Report all lines of the records that contain "says".

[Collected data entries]
━━━━
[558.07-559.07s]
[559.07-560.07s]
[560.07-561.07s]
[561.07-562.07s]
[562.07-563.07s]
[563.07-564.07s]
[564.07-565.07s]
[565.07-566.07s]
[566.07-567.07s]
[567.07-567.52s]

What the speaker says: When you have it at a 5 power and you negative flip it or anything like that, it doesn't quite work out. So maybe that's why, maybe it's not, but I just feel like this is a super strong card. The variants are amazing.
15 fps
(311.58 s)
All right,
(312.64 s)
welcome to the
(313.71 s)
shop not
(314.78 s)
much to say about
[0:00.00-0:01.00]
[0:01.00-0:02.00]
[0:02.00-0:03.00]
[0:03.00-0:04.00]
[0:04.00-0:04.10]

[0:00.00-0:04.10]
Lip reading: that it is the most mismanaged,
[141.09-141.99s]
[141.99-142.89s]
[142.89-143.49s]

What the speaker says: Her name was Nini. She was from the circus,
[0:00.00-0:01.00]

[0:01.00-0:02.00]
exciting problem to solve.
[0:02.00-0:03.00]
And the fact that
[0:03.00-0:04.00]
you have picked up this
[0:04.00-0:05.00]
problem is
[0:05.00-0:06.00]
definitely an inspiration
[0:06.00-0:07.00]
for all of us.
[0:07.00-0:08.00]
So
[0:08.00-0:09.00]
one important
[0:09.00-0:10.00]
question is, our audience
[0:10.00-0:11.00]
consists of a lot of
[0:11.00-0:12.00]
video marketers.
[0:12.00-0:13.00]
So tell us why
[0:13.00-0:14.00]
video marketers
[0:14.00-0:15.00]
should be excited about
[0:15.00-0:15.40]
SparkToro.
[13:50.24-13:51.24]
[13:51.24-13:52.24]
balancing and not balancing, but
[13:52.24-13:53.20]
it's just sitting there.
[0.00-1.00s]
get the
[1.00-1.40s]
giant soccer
━━━━
RESPONSE
What the speaker says: When you have it at a 5 power and you negative flip it or anything like that, it doesn't quite work out. So maybe that's why, maybe it's not, but I just feel like this is a super strong card. The variants are amazing.
What the speaker says: Her name was Nini. She was from the circus,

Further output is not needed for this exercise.